Prediction explanations

class datarobot.PredictionExplanationsInitialization

Represents a prediction explanations initialization of a model.

Variables:
  • project_id (str) – id of the project the model belongs to

  • model_id (str) – id of the model the prediction explanations initialization is for

  • prediction_explanations_sample (list of dict) – a small sample of prediction explanations that could be generated for the model

classmethod get(project_id, model_id)

Retrieve the prediction explanations initialization for a model.

Prediction explanations initializations are a prerequisite for computing prediction explanations, and include a sample what the computed prediction explanations for a prediction dataset would look like.

Parameters:
  • project_id (str) – id of the project the model belongs to

  • model_id (str) – id of the model the prediction explanations initialization is for

Returns:

prediction_explanations_initialization – The queried instance.

Return type:

PredictionExplanationsInitialization

Raises:

ClientError – If the project or model does not exist or the initialization has not been computed.

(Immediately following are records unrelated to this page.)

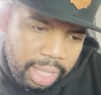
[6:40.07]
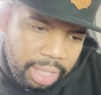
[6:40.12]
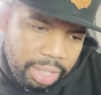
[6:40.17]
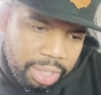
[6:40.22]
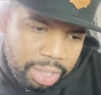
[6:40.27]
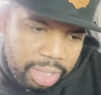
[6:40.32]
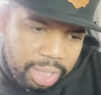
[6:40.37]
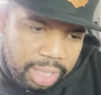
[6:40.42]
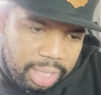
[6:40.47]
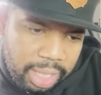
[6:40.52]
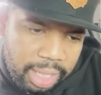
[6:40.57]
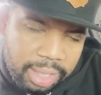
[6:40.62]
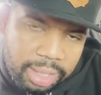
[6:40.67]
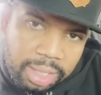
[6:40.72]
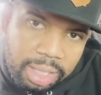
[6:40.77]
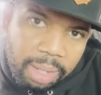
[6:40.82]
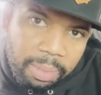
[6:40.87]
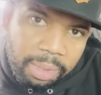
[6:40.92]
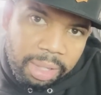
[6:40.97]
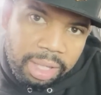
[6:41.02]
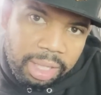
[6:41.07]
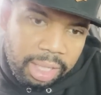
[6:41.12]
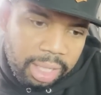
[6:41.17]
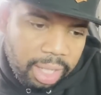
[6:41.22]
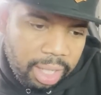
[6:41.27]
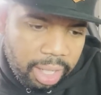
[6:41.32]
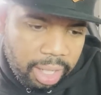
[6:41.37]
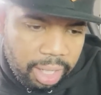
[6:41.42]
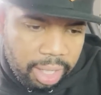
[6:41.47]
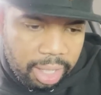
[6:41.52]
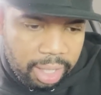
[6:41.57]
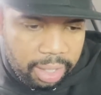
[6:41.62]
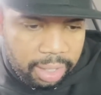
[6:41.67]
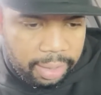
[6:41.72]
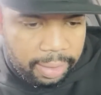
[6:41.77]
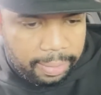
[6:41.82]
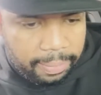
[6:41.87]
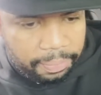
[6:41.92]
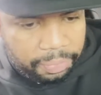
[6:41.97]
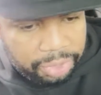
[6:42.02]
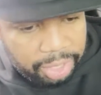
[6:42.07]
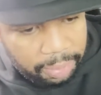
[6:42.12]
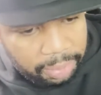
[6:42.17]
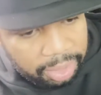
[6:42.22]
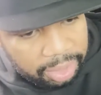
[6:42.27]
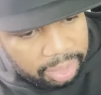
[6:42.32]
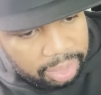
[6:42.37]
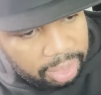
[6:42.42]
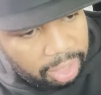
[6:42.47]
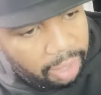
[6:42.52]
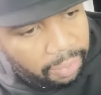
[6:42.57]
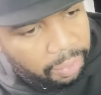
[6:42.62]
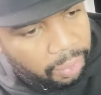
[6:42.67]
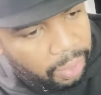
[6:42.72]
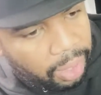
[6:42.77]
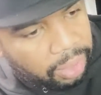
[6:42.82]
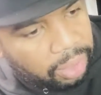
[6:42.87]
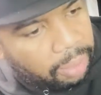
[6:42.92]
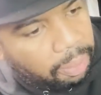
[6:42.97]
and just get some of the stuff around the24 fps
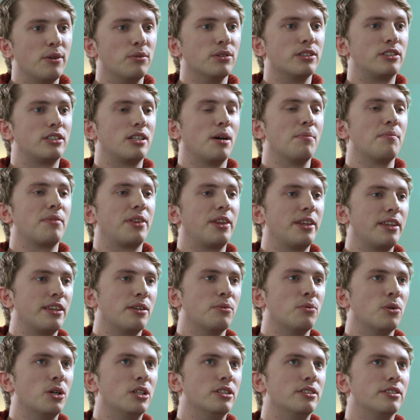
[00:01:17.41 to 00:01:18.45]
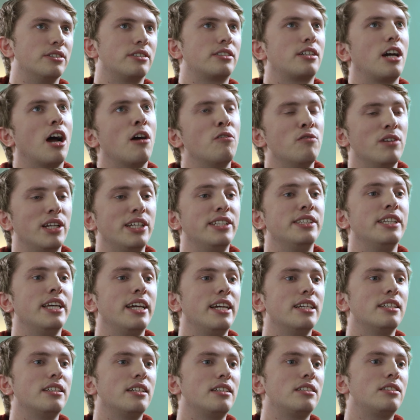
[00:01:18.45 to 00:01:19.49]
it was something that was currently
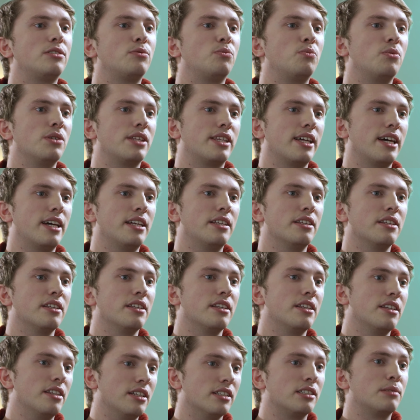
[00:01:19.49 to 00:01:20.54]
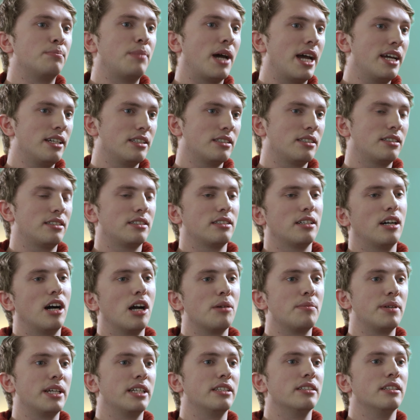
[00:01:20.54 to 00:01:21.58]
needed within the space. I
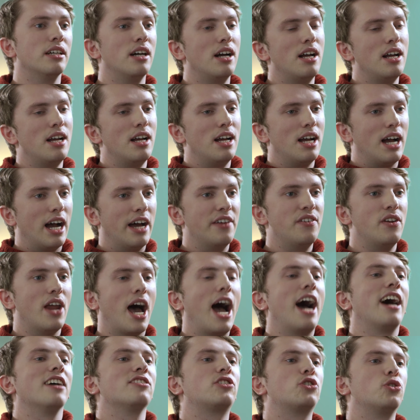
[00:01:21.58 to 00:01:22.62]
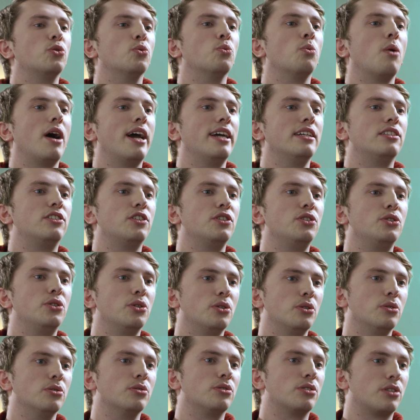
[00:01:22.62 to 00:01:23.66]
mean, an actual way to
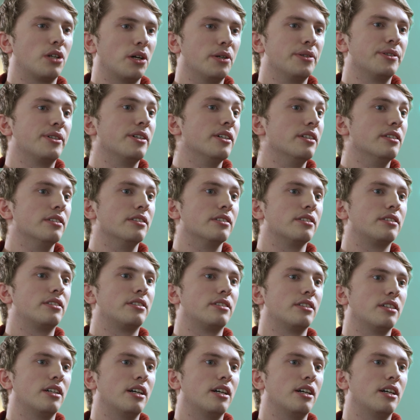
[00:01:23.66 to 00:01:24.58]
use tokens.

classmethod create(project_id, model_id)

Create a prediction explanations initialization for the specified model.

Parameters:
  • project_id (str) – id of the project the model belongs to

  • model_id (str) – id of the model for which initialization is requested

Returns:

job – an instance of created async job

Return type:

Job

delete()

Delete this prediction explanations initialization.

class datarobot.PredictionExplanations

Represents prediction explanations metadata and provides access to computation results.

Examples

prediction_explanations = dr.PredictionExplanations.get(project_id, explanations_id)
for row in prediction_explanations.get_rows():
    print(row)  # row is an instance of PredictionExplanationsRow
Variables:
  • id (str) – id of the record and prediction explanations computation result

  • project_id (str) – id of the project the model belongs to

  • model_id (str) – id of the model the prediction explanations are for

  • dataset_id (str) – id of the prediction dataset prediction explanations were computed for

  • max_explanations (int) – maximum number of prediction explanations to supply per row of the dataset

  • threshold_low (float) – the lower threshold, below which a prediction must score in order for prediction explanations to be computed for a row in the dataset

  • threshold_high (float) – the high threshold, above which a prediction must score in order for prediction explanations to be computed for a row in the dataset

  • num_columns (int) – the number of columns prediction explanations were computed for

  • finish_time (float) – timestamp referencing when computation for these prediction explanations finished

  • prediction_explanations_location (str) – where to retrieve the prediction explanations

  • source (str) – For OTV/TS in-training predictions. Holds the portion of the training dataset used to generate predictions.

classmethod get(project_id, prediction_explanations_id)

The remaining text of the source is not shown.